[[ Exercise input open ]]

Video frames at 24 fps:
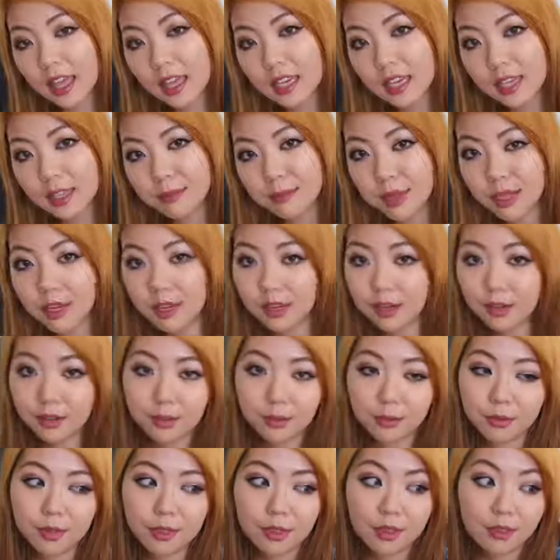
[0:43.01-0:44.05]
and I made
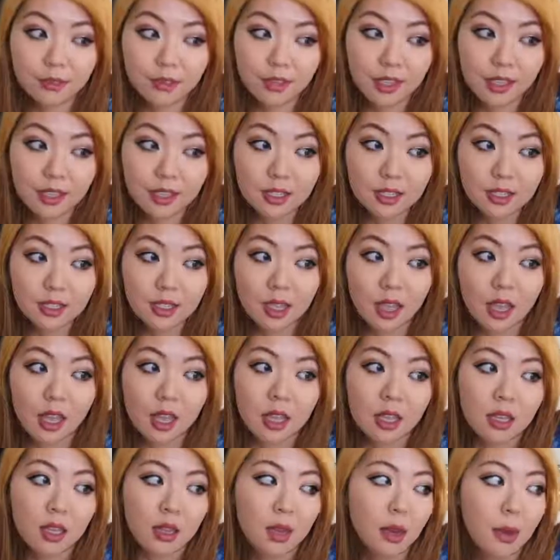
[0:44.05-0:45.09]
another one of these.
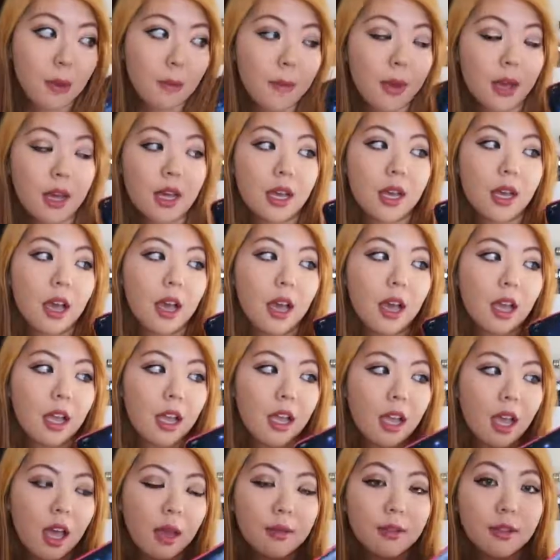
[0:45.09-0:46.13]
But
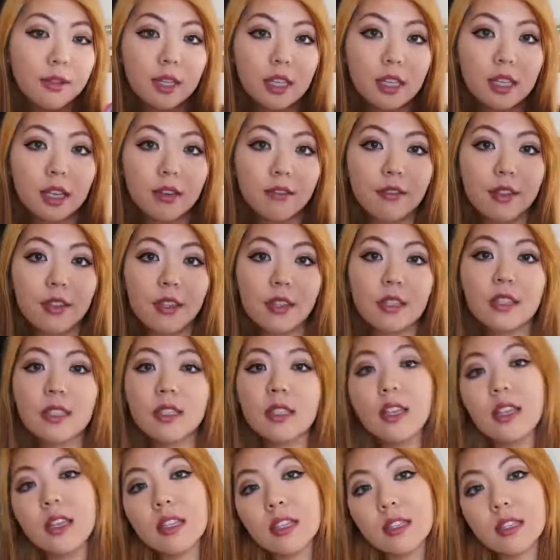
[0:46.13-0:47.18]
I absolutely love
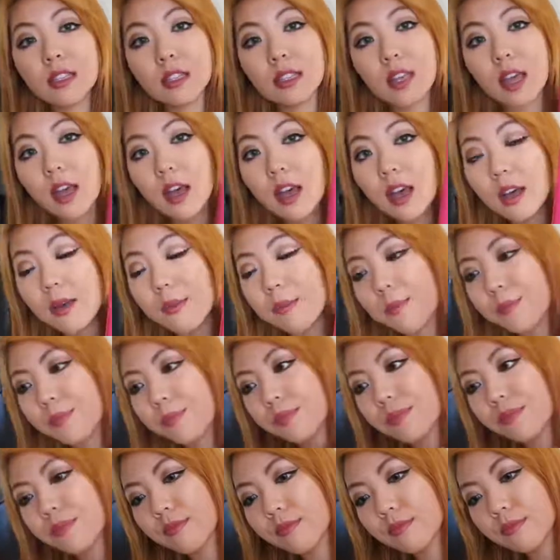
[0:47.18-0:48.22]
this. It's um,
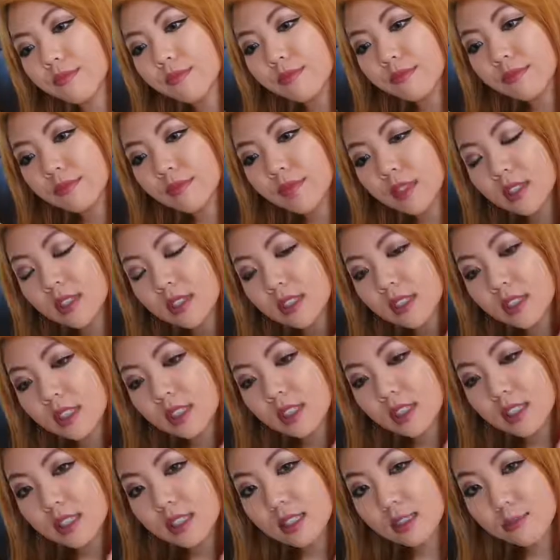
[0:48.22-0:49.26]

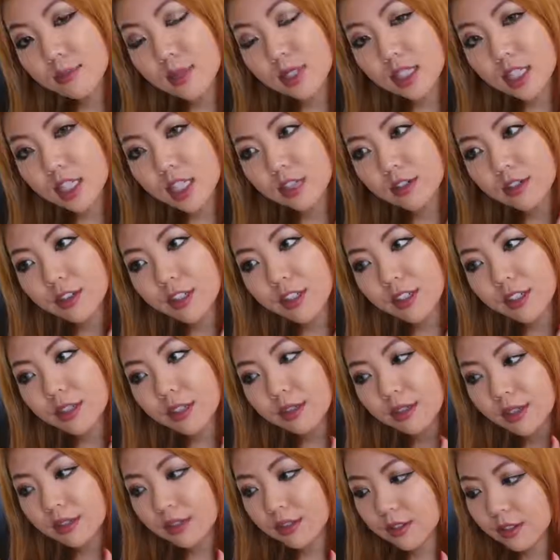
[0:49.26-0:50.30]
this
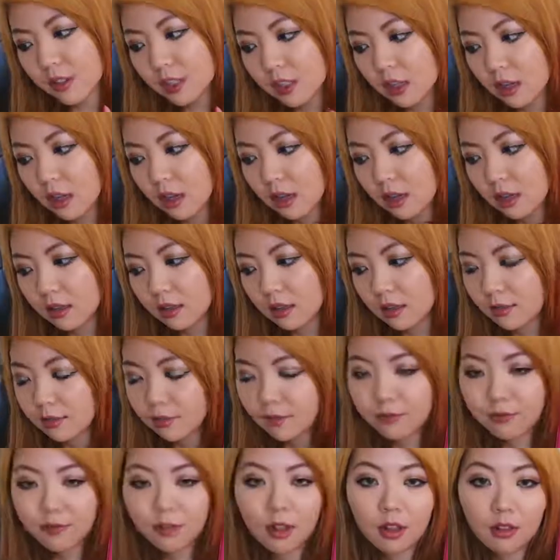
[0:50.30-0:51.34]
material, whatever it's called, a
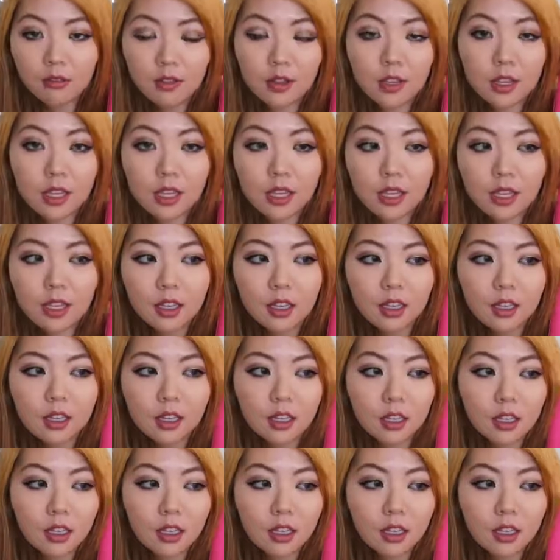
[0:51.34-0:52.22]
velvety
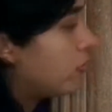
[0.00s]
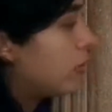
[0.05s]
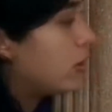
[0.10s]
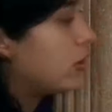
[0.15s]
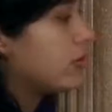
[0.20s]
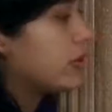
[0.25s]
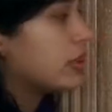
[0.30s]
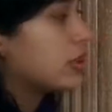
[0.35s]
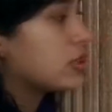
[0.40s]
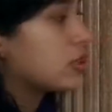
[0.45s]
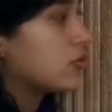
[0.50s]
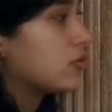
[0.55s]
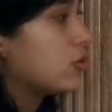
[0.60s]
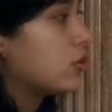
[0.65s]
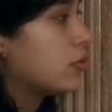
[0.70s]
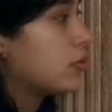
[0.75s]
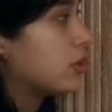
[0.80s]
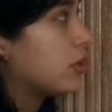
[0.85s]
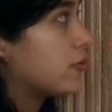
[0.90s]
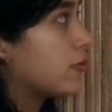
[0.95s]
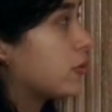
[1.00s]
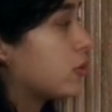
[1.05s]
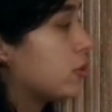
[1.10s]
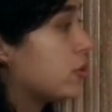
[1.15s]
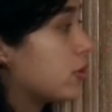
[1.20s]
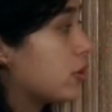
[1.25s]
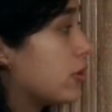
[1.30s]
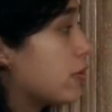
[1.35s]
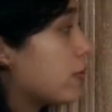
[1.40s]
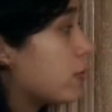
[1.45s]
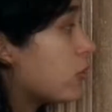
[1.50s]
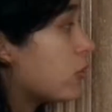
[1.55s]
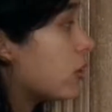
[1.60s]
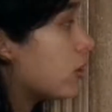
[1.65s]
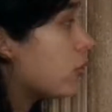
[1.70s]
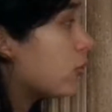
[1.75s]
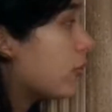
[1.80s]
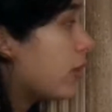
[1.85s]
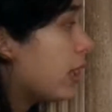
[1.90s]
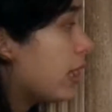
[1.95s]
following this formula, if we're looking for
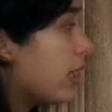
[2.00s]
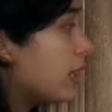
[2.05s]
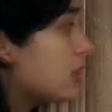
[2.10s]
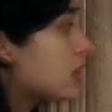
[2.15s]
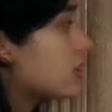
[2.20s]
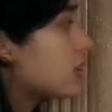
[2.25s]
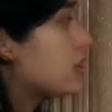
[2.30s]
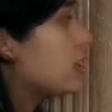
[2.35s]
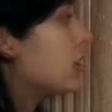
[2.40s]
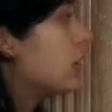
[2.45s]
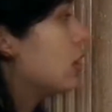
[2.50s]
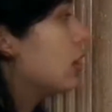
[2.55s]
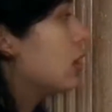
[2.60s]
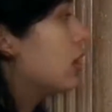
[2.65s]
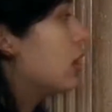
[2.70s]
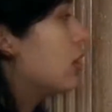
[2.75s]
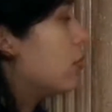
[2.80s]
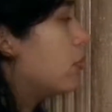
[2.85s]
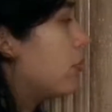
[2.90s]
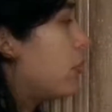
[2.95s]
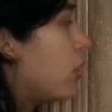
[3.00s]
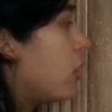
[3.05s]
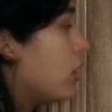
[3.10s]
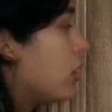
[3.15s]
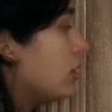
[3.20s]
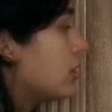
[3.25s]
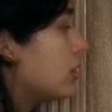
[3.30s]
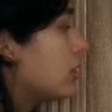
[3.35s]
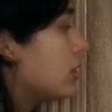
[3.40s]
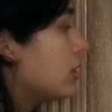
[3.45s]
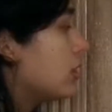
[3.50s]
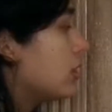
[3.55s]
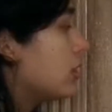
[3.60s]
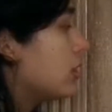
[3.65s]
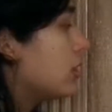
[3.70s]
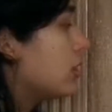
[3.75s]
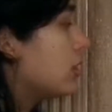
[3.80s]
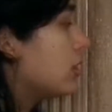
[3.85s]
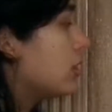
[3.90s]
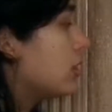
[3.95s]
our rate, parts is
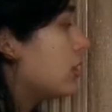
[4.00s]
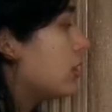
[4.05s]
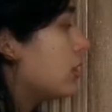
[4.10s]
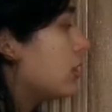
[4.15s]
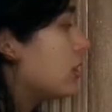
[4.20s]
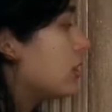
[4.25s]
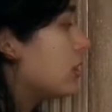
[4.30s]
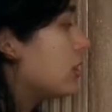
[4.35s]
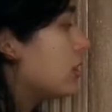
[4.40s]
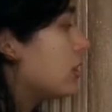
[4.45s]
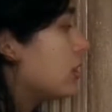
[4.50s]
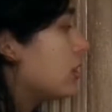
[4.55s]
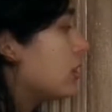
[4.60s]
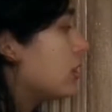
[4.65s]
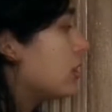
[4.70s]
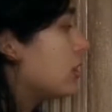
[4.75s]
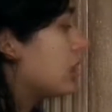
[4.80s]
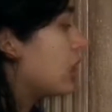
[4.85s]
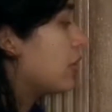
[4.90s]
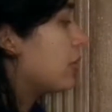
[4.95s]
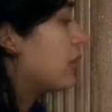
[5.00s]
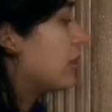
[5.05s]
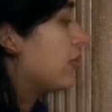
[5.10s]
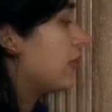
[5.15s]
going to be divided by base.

[[ Exercise input closed ]]

» Assigned task: Without including the pictures, reproduce all entries exactly.

» Answer for the task:
Video frames at 24 fps:
[0:43.01-0:44.05]
and I made
[0:44.05-0:45.09]
another one of these.
[0:45.09-0:46.13]
But
[0:46.13-0:47.18]
I absolutely love
[0:47.18-0:48.22]
this. It's um,
[0:48.22-0:49.26]

[0:49.26-0:50.30]
this
[0:50.30-0:51.34]
material, whatever it's called, a
[0:51.34-0:52.22]
velvety
[0.00s]
[0.05s]
[0.10s]
[0.15s]
[0.20s]
[0.25s]
[0.30s]
[0.35s]
[0.40s]
[0.45s]
[0.50s]
[0.55s]
[0.60s]
[0.65s]
[0.70s]
[0.75s]
[0.80s]
[0.85s]
[0.90s]
[0.95s]
[1.00s]
[1.05s]
[1.10s]
[1.15s]
[1.20s]
[1.25s]
[1.30s]
[1.35s]
[1.40s]
[1.45s]
[1.50s]
[1.55s]
[1.60s]
[1.65s]
[1.70s]
[1.75s]
[1.80s]
[1.85s]
[1.90s]
[1.95s]
following this formula, if we're looking for
[2.00s]
[2.05s]
[2.10s]
[2.15s]
[2.20s]
[2.25s]
[2.30s]
[2.35s]
[2.40s]
[2.45s]
[2.50s]
[2.55s]
[2.60s]
[2.65s]
[2.70s]
[2.75s]
[2.80s]
[2.85s]
[2.90s]
[2.95s]
[3.00s]
[3.05s]
[3.10s]
[3.15s]
[3.20s]
[3.25s]
[3.30s]
[3.35s]
[3.40s]
[3.45s]
[3.50s]
[3.55s]
[3.60s]
[3.65s]
[3.70s]
[3.75s]
[3.80s]
[3.85s]
[3.90s]
[3.95s]
our rate, parts is
[4.00s]
[4.05s]
[4.10s]
[4.15s]
[4.20s]
[4.25s]
[4.30s]
[4.35s]
[4.40s]
[4.45s]
[4.50s]
[4.55s]
[4.60s]
[4.65s]
[4.70s]
[4.75s]
[4.80s]
[4.85s]
[4.90s]
[4.95s]
[5.00s]
[5.05s]
[5.10s]
[5.15s]
going to be divided by base.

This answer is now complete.